▶ **Exercise requirements**
Omit images. Retype all entries verbatim.

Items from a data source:

┌──

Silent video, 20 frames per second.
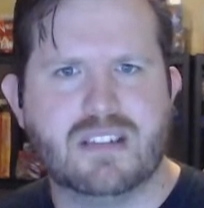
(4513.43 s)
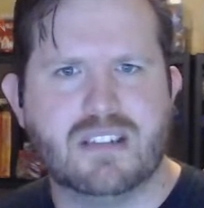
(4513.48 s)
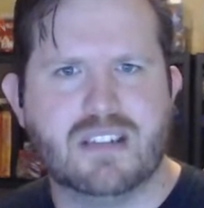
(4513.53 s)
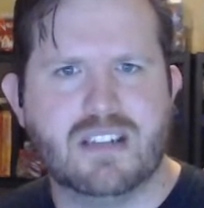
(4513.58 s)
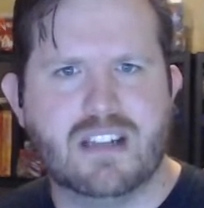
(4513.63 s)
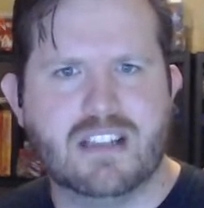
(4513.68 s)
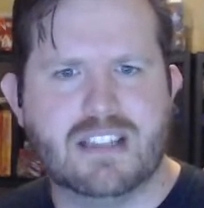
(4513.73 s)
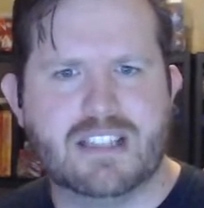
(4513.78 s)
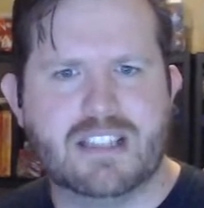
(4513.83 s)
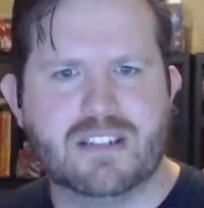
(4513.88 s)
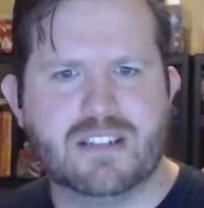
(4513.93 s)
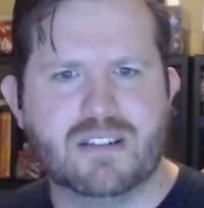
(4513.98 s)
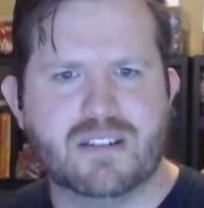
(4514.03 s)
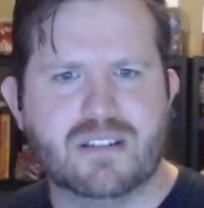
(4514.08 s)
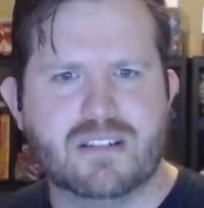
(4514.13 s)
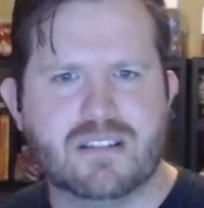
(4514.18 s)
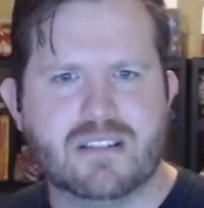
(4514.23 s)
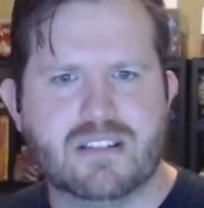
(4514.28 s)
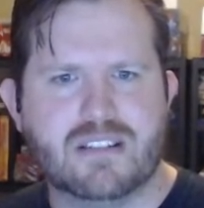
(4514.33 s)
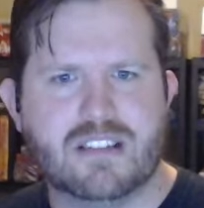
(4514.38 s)

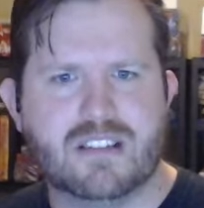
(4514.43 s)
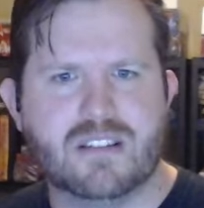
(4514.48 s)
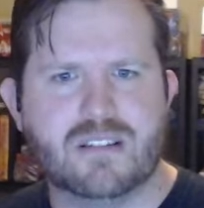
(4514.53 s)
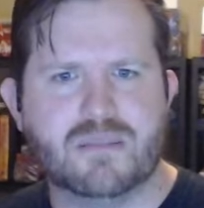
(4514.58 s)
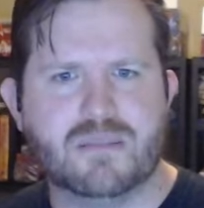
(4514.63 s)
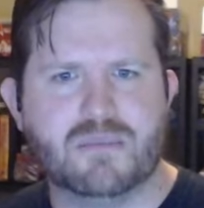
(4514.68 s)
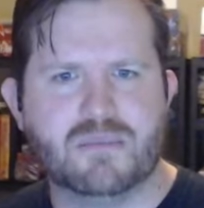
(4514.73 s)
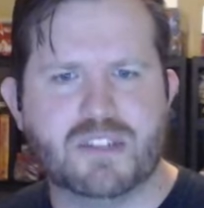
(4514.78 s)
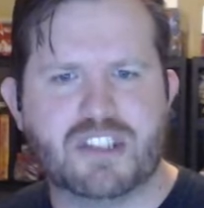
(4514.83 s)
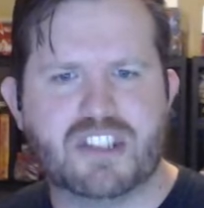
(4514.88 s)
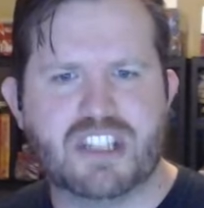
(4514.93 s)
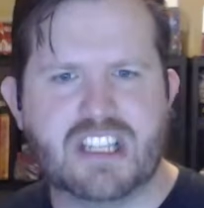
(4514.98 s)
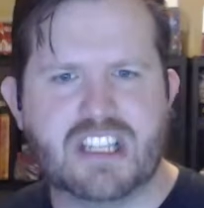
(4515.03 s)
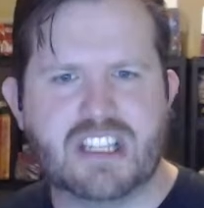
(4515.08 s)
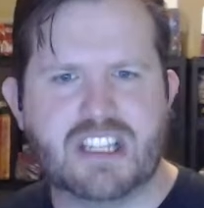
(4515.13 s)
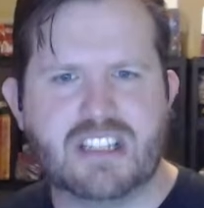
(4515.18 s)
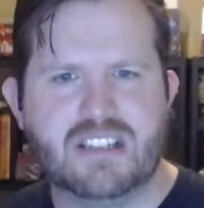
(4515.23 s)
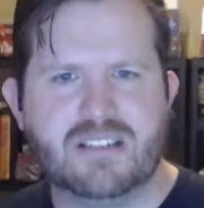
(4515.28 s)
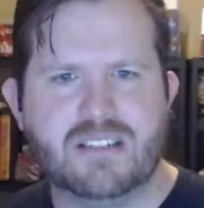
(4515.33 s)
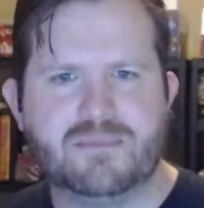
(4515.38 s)
little
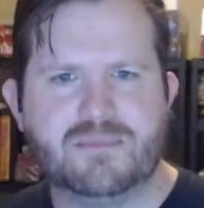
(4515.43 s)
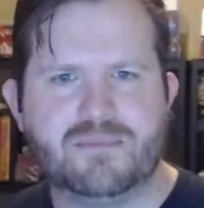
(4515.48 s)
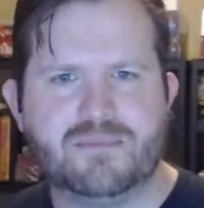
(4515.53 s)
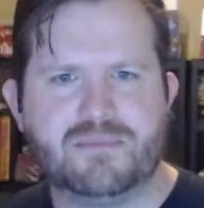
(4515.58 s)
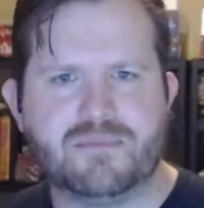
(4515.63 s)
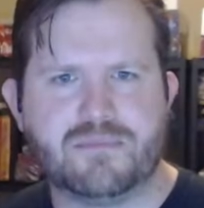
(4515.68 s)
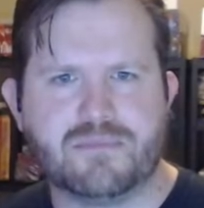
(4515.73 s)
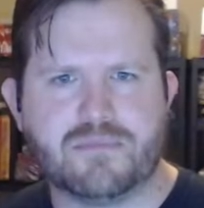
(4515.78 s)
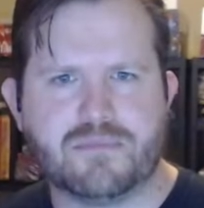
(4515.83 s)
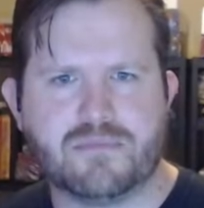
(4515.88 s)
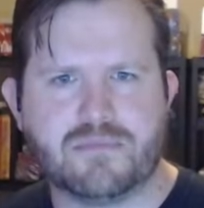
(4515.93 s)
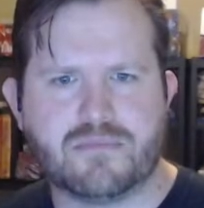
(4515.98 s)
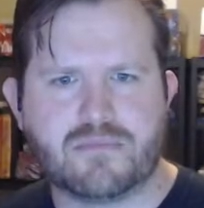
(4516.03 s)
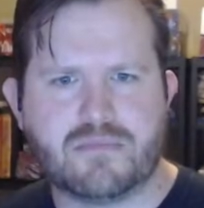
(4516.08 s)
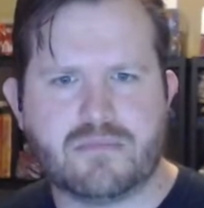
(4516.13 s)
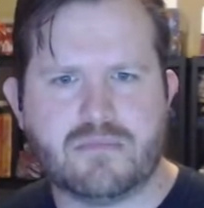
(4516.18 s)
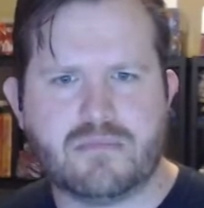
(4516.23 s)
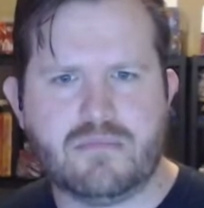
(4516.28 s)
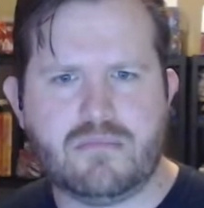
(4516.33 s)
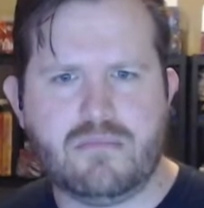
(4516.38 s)
machine
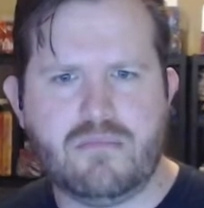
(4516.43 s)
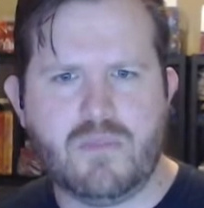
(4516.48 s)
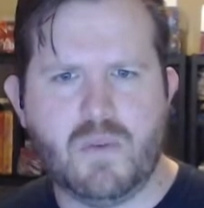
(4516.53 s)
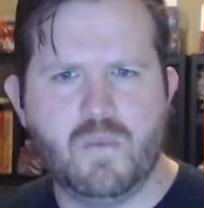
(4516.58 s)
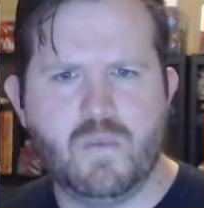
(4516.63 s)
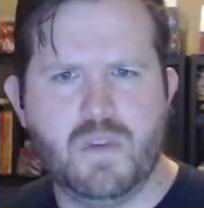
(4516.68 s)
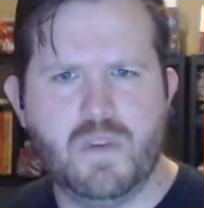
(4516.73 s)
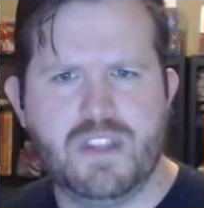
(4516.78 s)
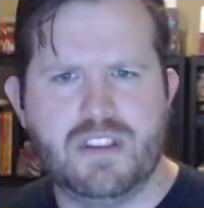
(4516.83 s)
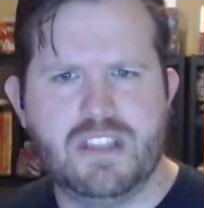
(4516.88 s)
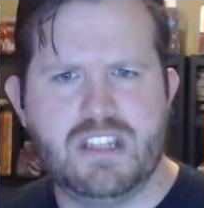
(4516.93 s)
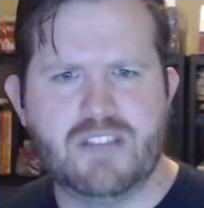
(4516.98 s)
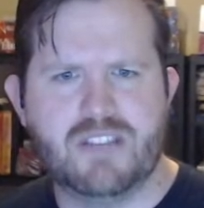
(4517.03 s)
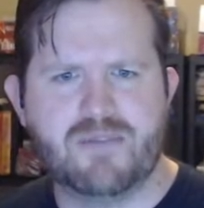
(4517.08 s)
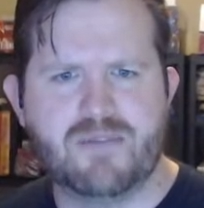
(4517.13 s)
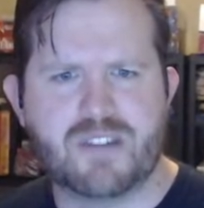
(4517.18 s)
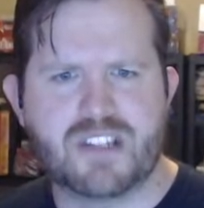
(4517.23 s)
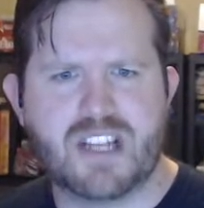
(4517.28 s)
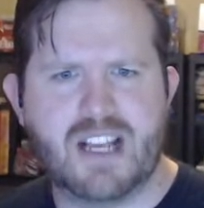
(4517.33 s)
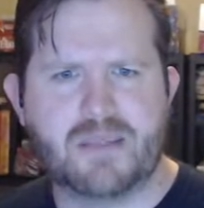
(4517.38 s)
with the
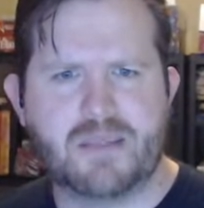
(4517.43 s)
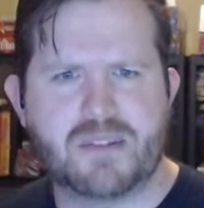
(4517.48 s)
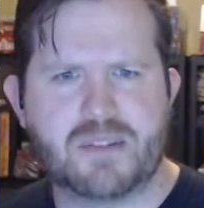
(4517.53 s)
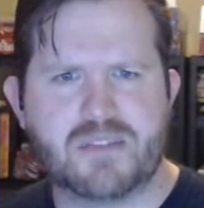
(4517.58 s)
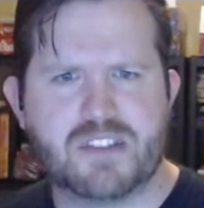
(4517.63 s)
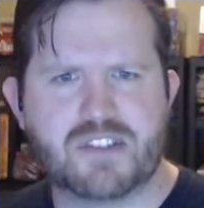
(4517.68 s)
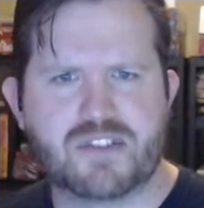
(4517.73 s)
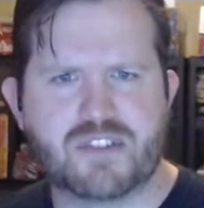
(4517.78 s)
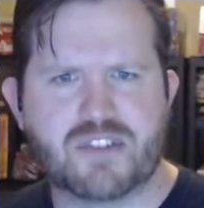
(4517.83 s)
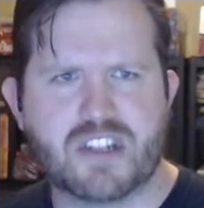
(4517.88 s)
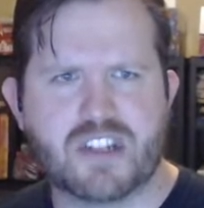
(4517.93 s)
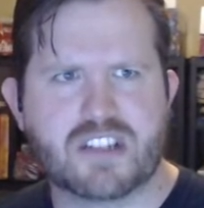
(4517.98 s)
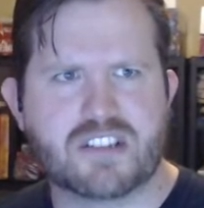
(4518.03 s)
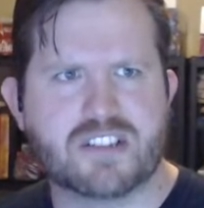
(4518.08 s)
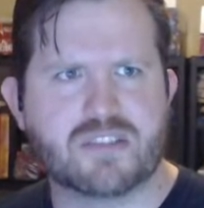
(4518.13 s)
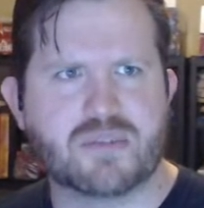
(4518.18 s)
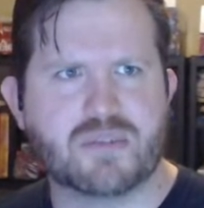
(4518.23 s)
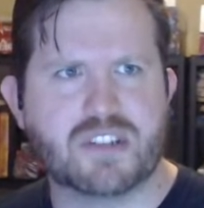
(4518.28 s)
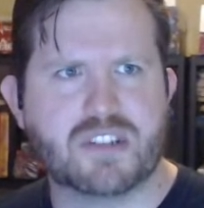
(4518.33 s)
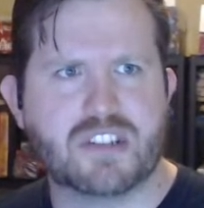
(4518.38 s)
different types of
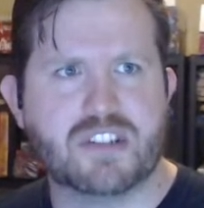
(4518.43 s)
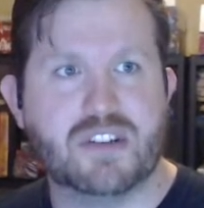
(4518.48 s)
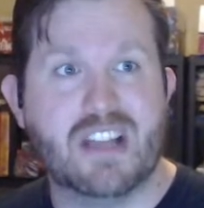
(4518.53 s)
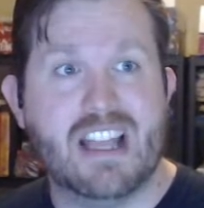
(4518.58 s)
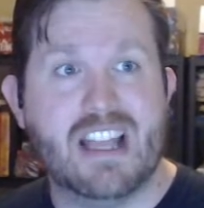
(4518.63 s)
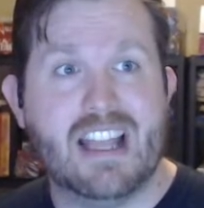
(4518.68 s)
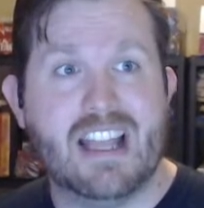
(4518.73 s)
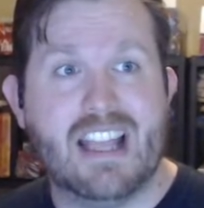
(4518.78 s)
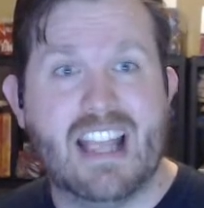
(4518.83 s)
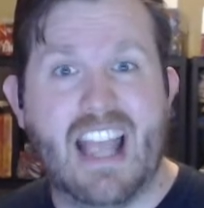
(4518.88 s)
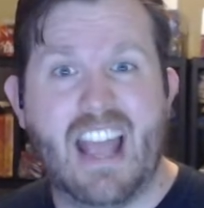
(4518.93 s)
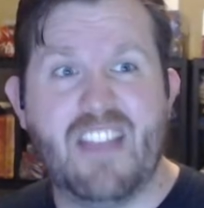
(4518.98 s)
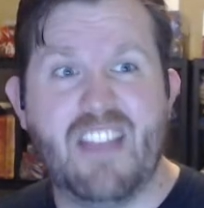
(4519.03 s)
instructions, what you can do. And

└──

▶ **Response**
Silent video, 20 frames per second.
(4513.43 s)
(4513.48 s)
(4513.53 s)
(4513.58 s)
(4513.63 s)
(4513.68 s)
(4513.73 s)
(4513.78 s)
(4513.83 s)
(4513.88 s)
(4513.93 s)
(4513.98 s)
(4514.03 s)
(4514.08 s)
(4514.13 s)
(4514.18 s)
(4514.23 s)
(4514.28 s)
(4514.33 s)
(4514.38 s)

(4514.43 s)
(4514.48 s)
(4514.53 s)
(4514.58 s)
(4514.63 s)
(4514.68 s)
(4514.73 s)
(4514.78 s)
(4514.83 s)
(4514.88 s)
(4514.93 s)
(4514.98 s)
(4515.03 s)
(4515.08 s)
(4515.13 s)
(4515.18 s)
(4515.23 s)
(4515.28 s)
(4515.33 s)
(4515.38 s)
little
(4515.43 s)
(4515.48 s)
(4515.53 s)
(4515.58 s)
(4515.63 s)
(4515.68 s)
(4515.73 s)
(4515.78 s)
(4515.83 s)
(4515.88 s)
(4515.93 s)
(4515.98 s)
(4516.03 s)
(4516.08 s)
(4516.13 s)
(4516.18 s)
(4516.23 s)
(4516.28 s)
(4516.33 s)
(4516.38 s)
machine
(4516.43 s)
(4516.48 s)
(4516.53 s)
(4516.58 s)
(4516.63 s)
(4516.68 s)
(4516.73 s)
(4516.78 s)
(4516.83 s)
(4516.88 s)
(4516.93 s)
(4516.98 s)
(4517.03 s)
(4517.08 s)
(4517.13 s)
(4517.18 s)
(4517.23 s)
(4517.28 s)
(4517.33 s)
(4517.38 s)
with the
(4517.43 s)
(4517.48 s)
(4517.53 s)
(4517.58 s)
(4517.63 s)
(4517.68 s)
(4517.73 s)
(4517.78 s)
(4517.83 s)
(4517.88 s)
(4517.93 s)
(4517.98 s)
(4518.03 s)
(4518.08 s)
(4518.13 s)
(4518.18 s)
(4518.23 s)
(4518.28 s)
(4518.33 s)
(4518.38 s)
different types of
(4518.43 s)
(4518.48 s)
(4518.53 s)
(4518.58 s)
(4518.63 s)
(4518.68 s)
(4518.73 s)
(4518.78 s)
(4518.83 s)
(4518.88 s)
(4518.93 s)
(4518.98 s)
(4519.03 s)
instructions, what you can do. And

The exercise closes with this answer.